Data >>

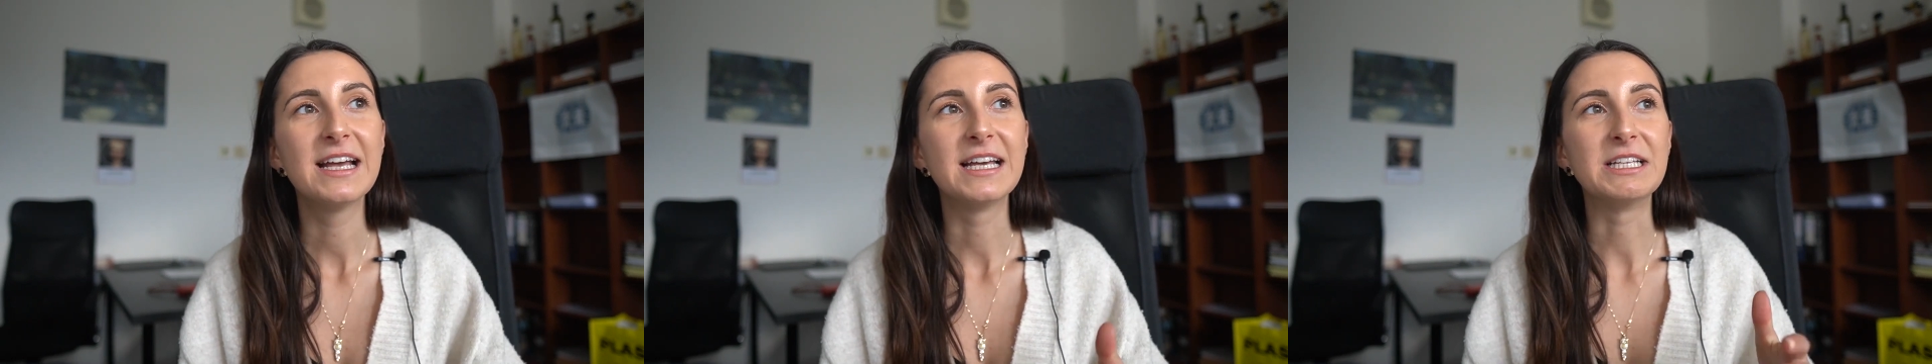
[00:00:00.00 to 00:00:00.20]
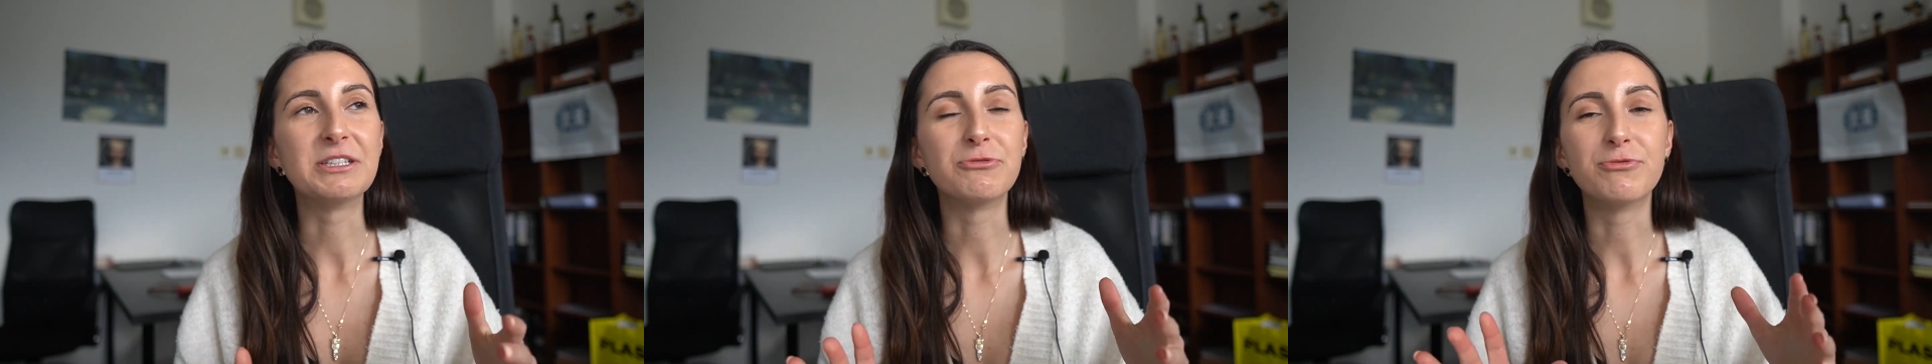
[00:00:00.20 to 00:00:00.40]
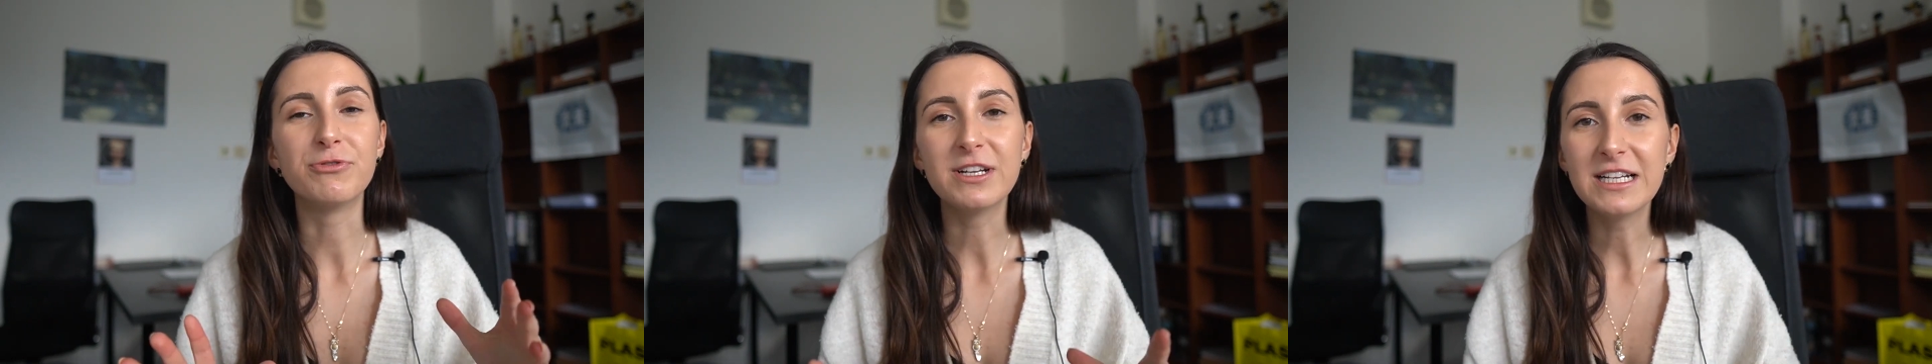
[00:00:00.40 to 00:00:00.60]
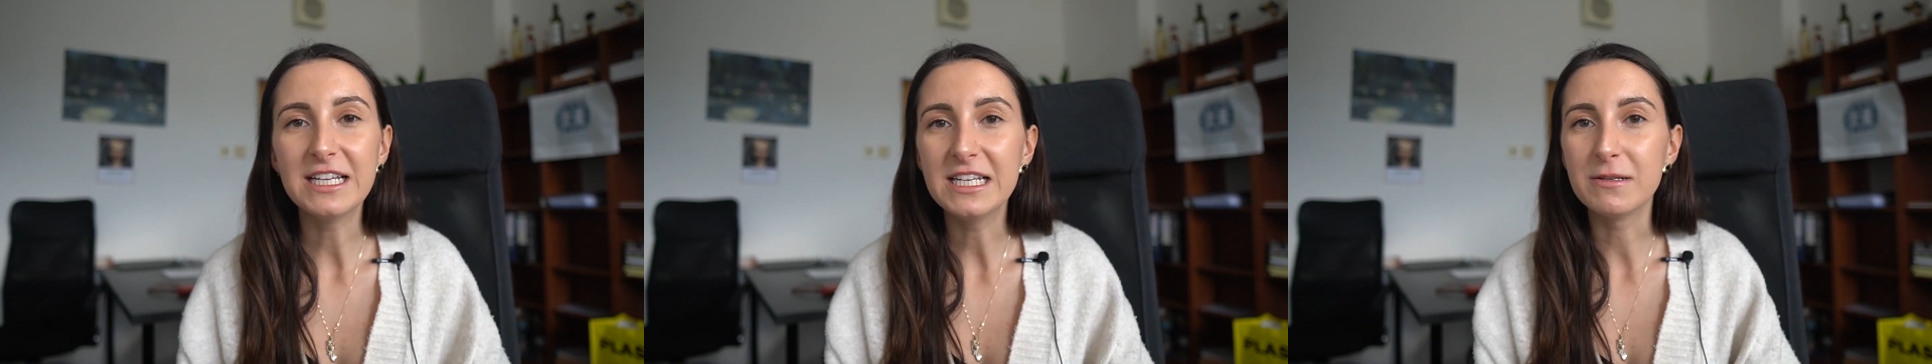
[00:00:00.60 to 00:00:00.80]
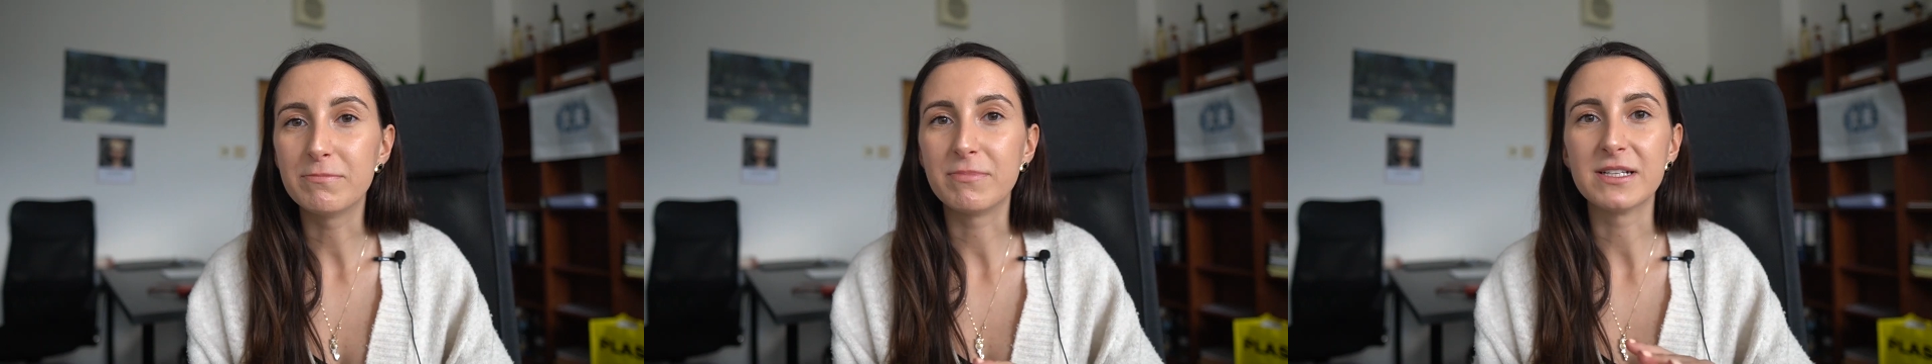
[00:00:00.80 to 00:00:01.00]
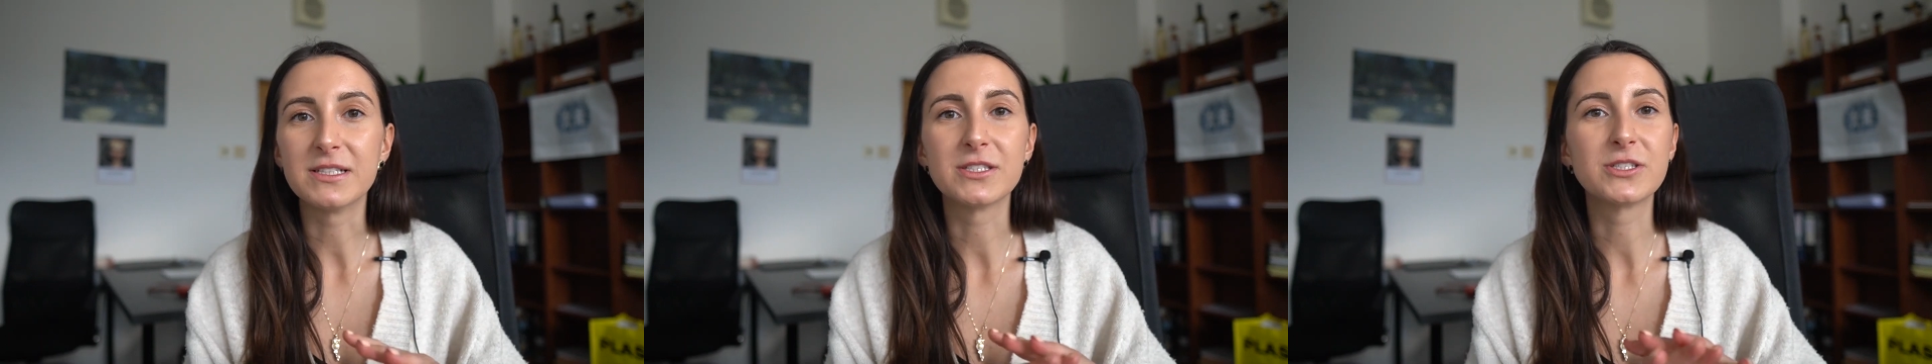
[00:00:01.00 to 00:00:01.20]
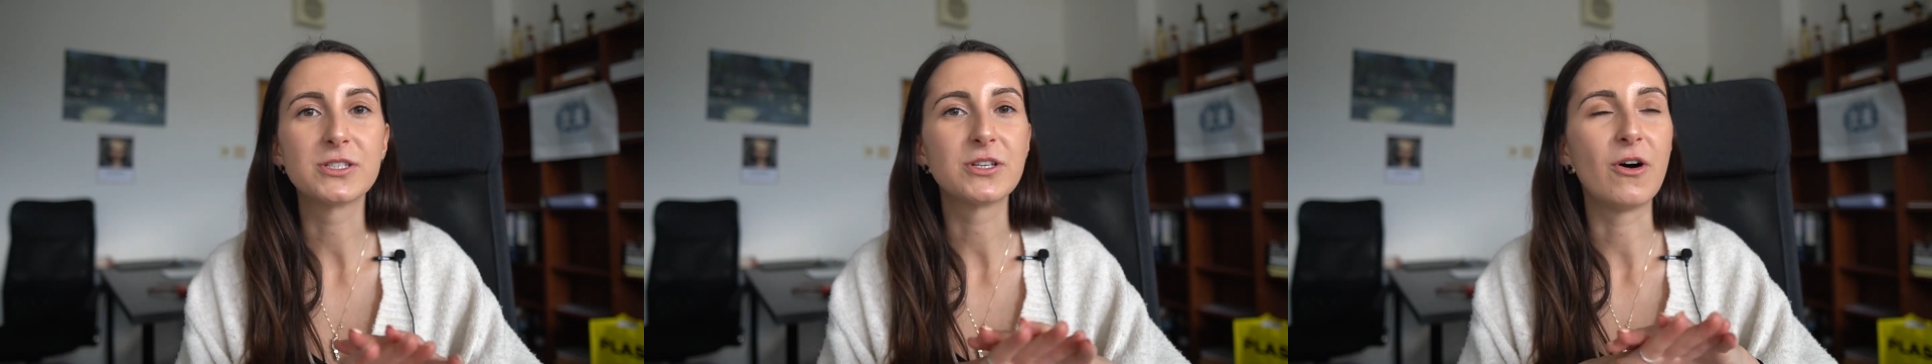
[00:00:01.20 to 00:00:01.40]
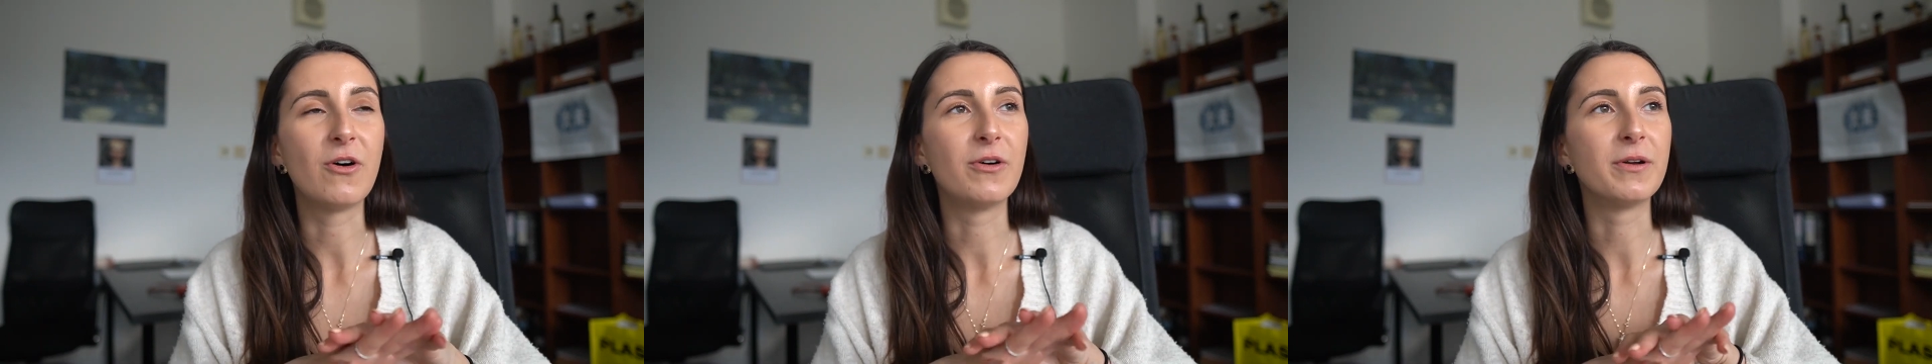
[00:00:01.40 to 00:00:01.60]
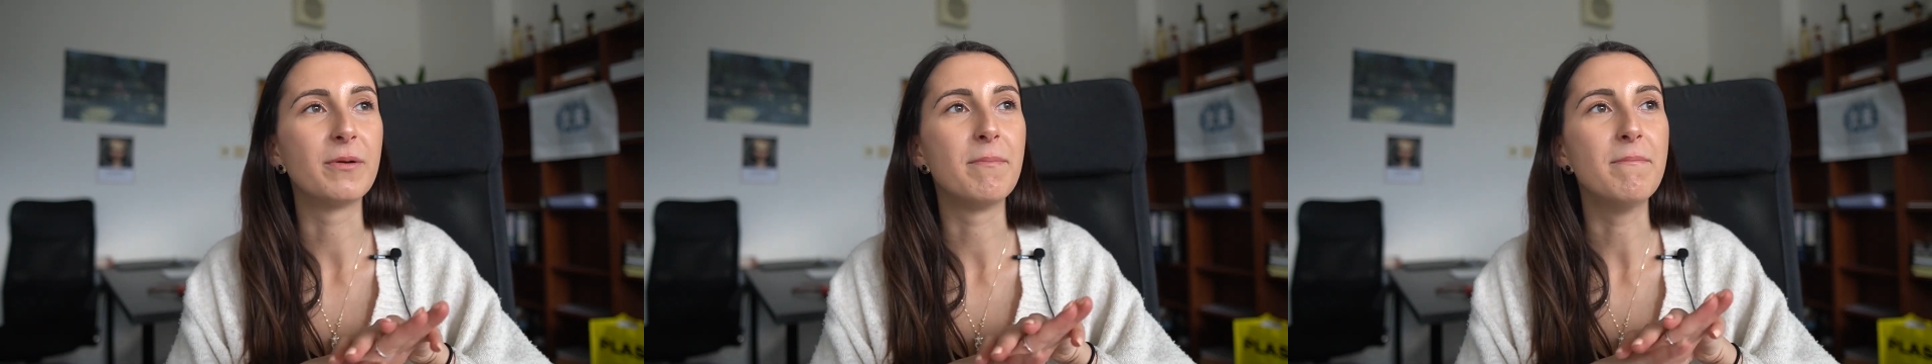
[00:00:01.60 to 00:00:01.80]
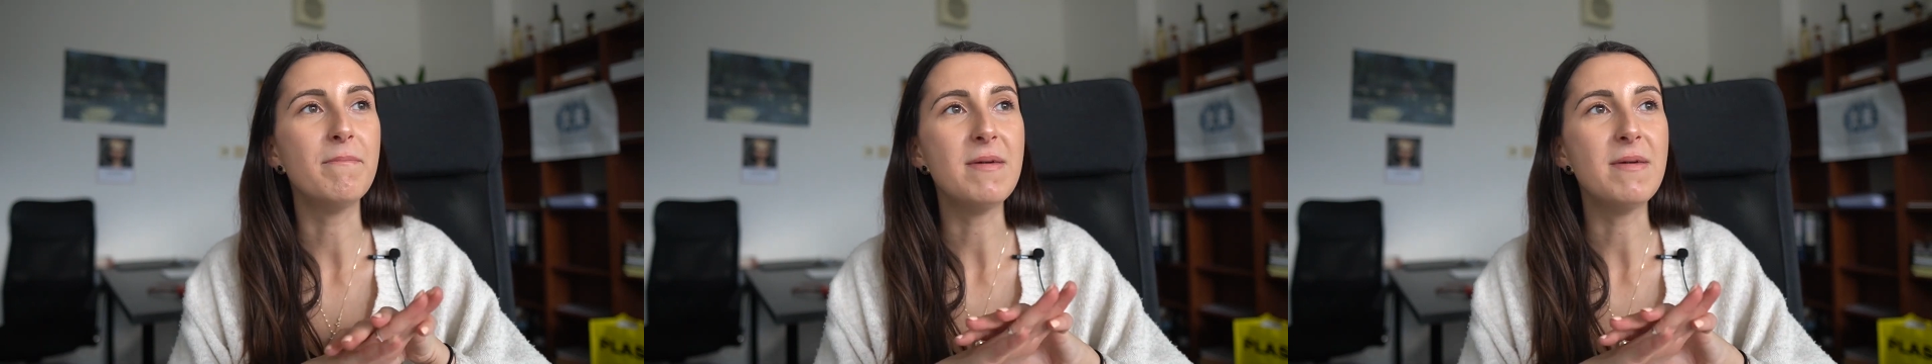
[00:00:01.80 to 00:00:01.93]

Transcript: It really depends on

Problem >> Repeat exactly the lines from the one holding "[00:00:01.40 to 00:00:01.60]" through the last line of the entries, both included; the pictures do not belong in the copy.

Result below >>
[00:00:01.40 to 00:00:01.60]
[00:00:01.60 to 00:00:01.80]
[00:00:01.80 to 00:00:01.93]

Transcript: It really depends on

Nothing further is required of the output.